- Problem requirements: Give every entry below again, exactly as written, and skip the images.

(Entries taken from a collection)
=== Begin Enclosure ===
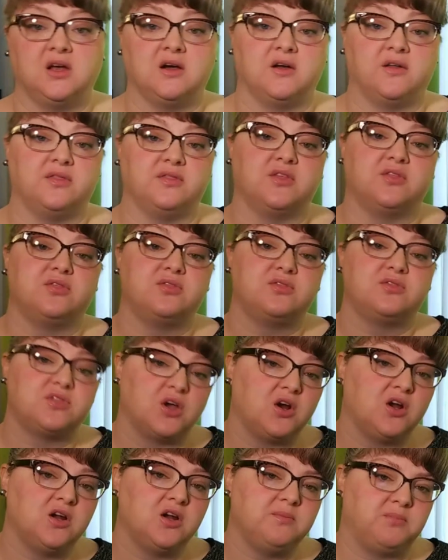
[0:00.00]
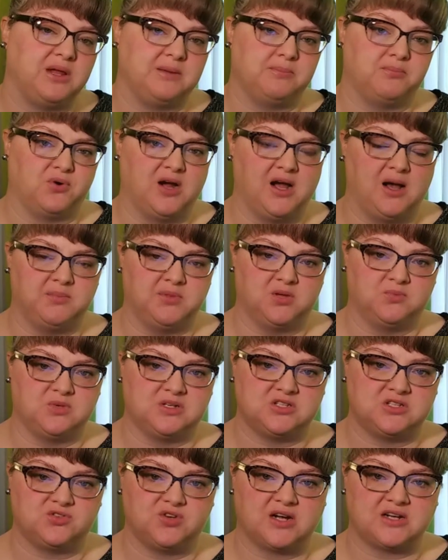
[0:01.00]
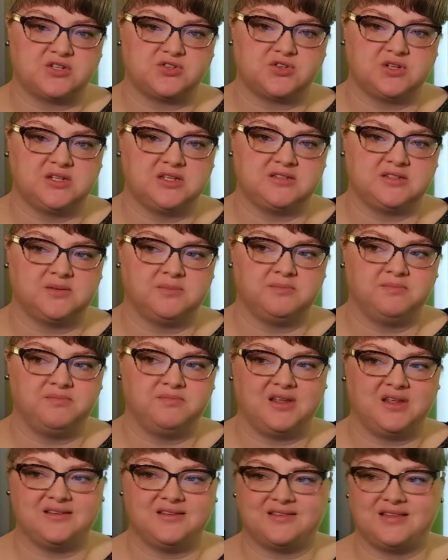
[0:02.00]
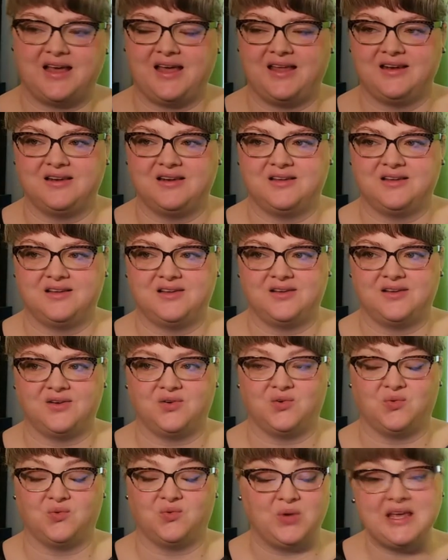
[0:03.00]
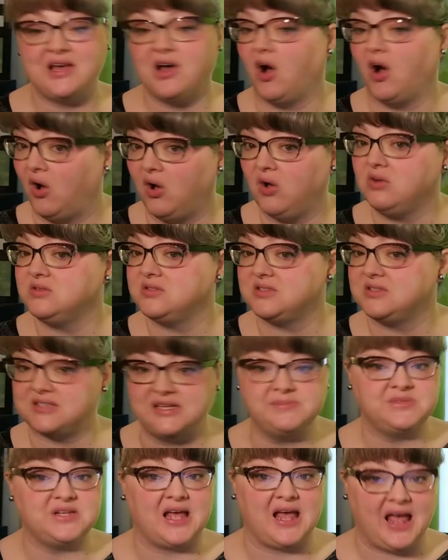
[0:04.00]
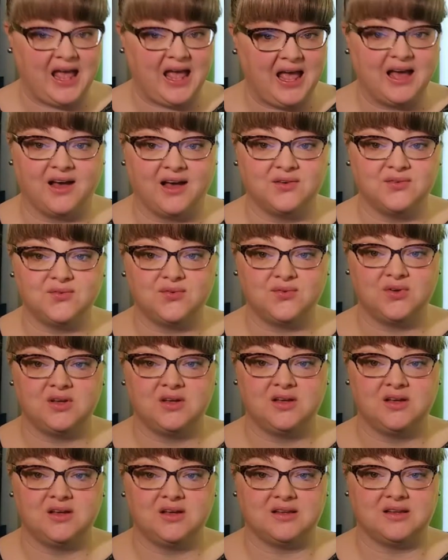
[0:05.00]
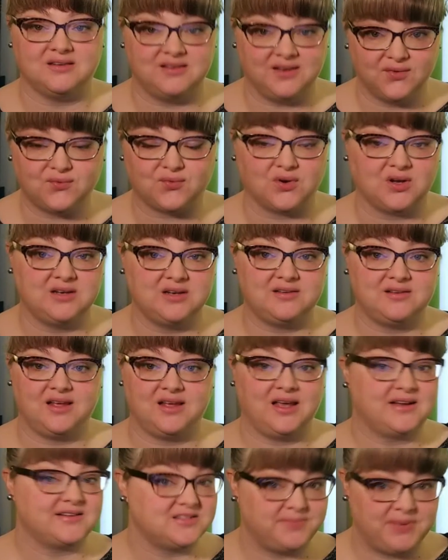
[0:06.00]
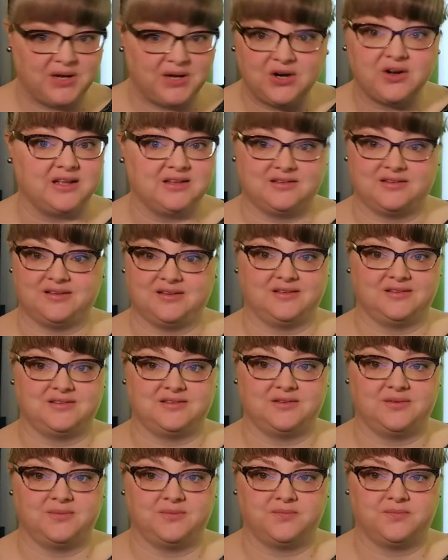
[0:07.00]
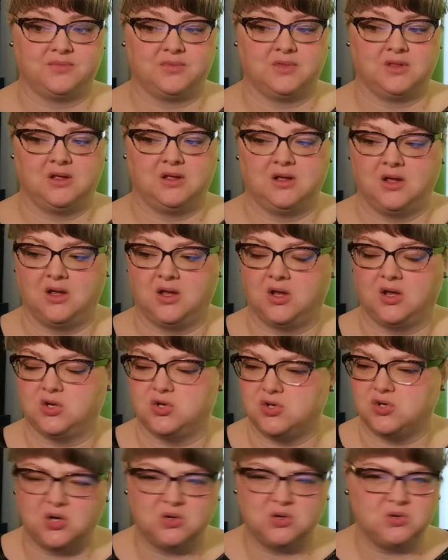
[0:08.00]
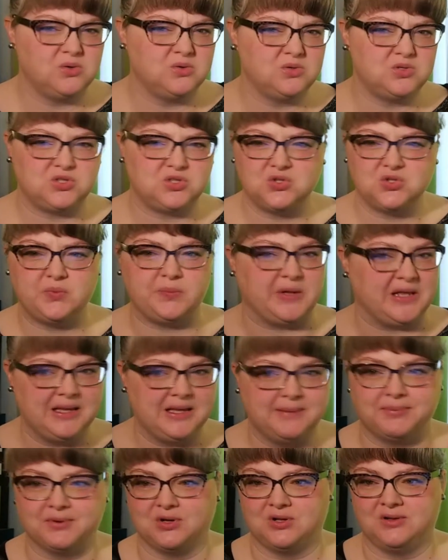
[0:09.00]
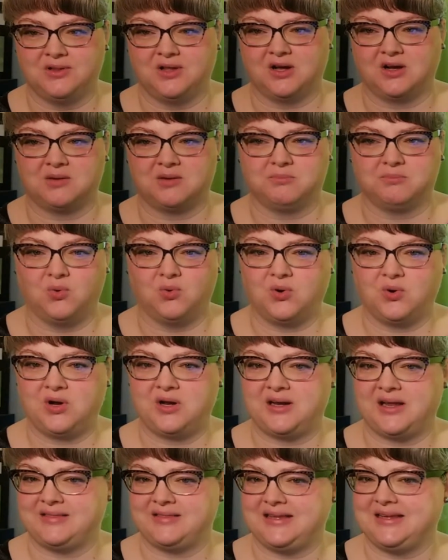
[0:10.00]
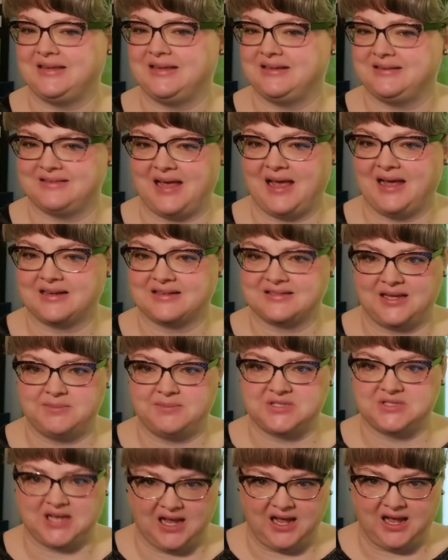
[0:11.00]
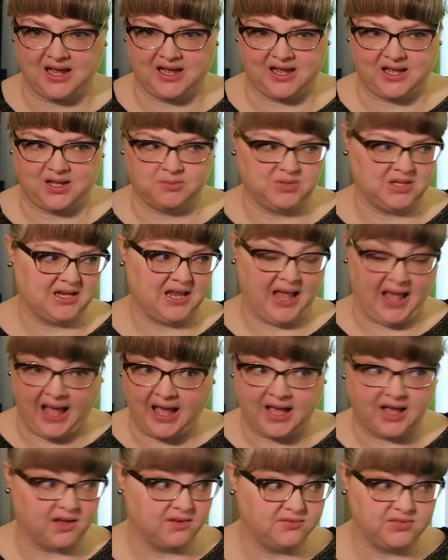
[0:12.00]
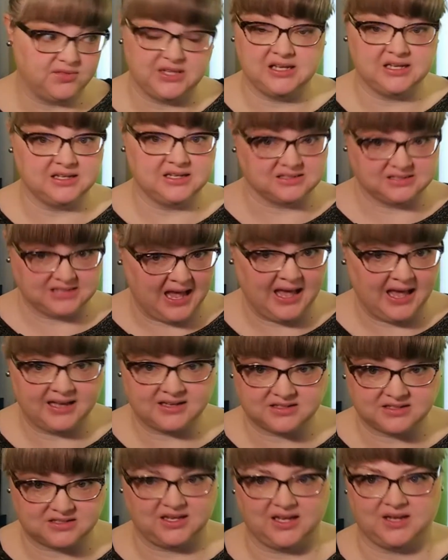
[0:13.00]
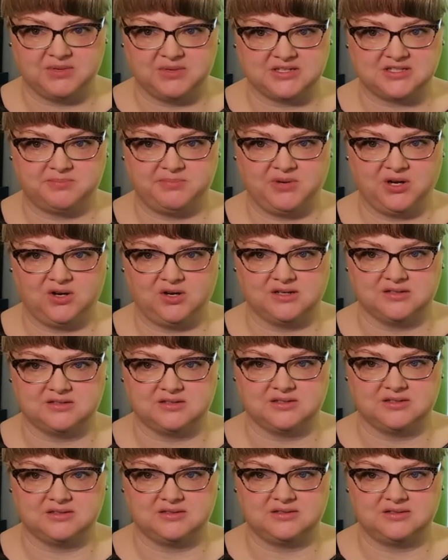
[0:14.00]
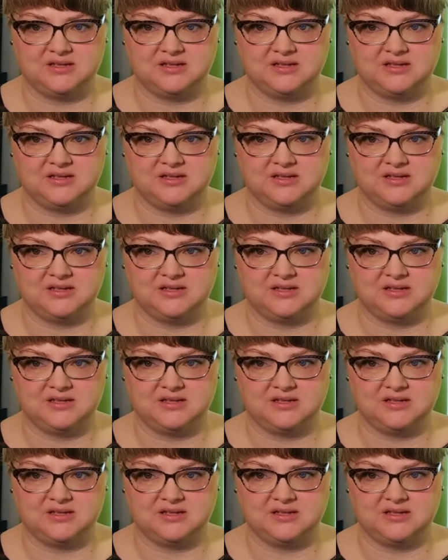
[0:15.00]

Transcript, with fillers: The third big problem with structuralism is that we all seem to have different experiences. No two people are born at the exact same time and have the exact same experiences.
=== End Enclosure ===
- Answer to the problem:
[0:00.00]
[0:01.00]
[0:02.00]
[0:03.00]
[0:04.00]
[0:05.00]
[0:06.00]
[0:07.00]
[0:08.00]
[0:09.00]
[0:10.00]
[0:11.00]
[0:12.00]
[0:13.00]
[0:14.00]
[0:15.00]

Transcript, with fillers: The third big problem with structuralism is that we all seem to have different experiences. No two people are born at the exact same time and have the exact same experiences.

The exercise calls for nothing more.